### RECORDED DATA ###
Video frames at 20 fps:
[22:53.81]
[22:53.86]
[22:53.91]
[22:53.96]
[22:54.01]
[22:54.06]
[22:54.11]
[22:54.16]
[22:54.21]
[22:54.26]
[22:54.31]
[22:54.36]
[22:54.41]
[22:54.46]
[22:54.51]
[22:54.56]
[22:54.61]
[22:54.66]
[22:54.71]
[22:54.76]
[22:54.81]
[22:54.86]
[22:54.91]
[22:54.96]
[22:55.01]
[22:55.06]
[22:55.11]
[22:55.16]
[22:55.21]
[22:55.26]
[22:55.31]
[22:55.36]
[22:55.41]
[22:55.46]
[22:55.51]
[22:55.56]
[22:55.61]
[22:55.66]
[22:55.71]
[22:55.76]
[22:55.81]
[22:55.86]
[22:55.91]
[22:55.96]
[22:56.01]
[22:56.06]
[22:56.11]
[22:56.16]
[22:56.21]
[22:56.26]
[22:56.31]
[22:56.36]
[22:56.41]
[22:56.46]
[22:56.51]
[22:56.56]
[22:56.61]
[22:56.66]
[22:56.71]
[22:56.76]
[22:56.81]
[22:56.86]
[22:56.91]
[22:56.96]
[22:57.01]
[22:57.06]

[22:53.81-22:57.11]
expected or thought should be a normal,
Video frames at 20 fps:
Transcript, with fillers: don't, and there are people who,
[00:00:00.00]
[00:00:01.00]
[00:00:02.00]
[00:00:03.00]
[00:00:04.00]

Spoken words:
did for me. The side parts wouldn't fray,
###
● TASK
The full data must appear again, retyped in every detail.

● RESPONSE TO THIS TASK
Video frames at 20 fps:
[22:53.81]
[22:53.86]
[22:53.91]
[22:53.96]
[22:54.01]
[22:54.06]
[22:54.11]
[22:54.16]
[22:54.21]
[22:54.26]
[22:54.31]
[22:54.36]
[22:54.41]
[22:54.46]
[22:54.51]
[22:54.56]
[22:54.61]
[22:54.66]
[22:54.71]
[22:54.76]
[22:54.81]
[22:54.86]
[22:54.91]
[22:54.96]
[22:55.01]
[22:55.06]
[22:55.11]
[22:55.16]
[22:55.21]
[22:55.26]
[22:55.31]
[22:55.36]
[22:55.41]
[22:55.46]
[22:55.51]
[22:55.56]
[22:55.61]
[22:55.66]
[22:55.71]
[22:55.76]
[22:55.81]
[22:55.86]
[22:55.91]
[22:55.96]
[22:56.01]
[22:56.06]
[22:56.11]
[22:56.16]
[22:56.21]
[22:56.26]
[22:56.31]
[22:56.36]
[22:56.41]
[22:56.46]
[22:56.51]
[22:56.56]
[22:56.61]
[22:56.66]
[22:56.71]
[22:56.76]
[22:56.81]
[22:56.86]
[22:56.91]
[22:56.96]
[22:57.01]
[22:57.06]

[22:53.81-22:57.11]
expected or thought should be a normal,
Video frames at 20 fps:
Transcript, with fillers: don't, and there are people who,
[00:00:00.00]
[00:00:01.00]
[00:00:02.00]
[00:00:03.00]
[00:00:04.00]

Spoken words:
did for me. The side parts wouldn't fray,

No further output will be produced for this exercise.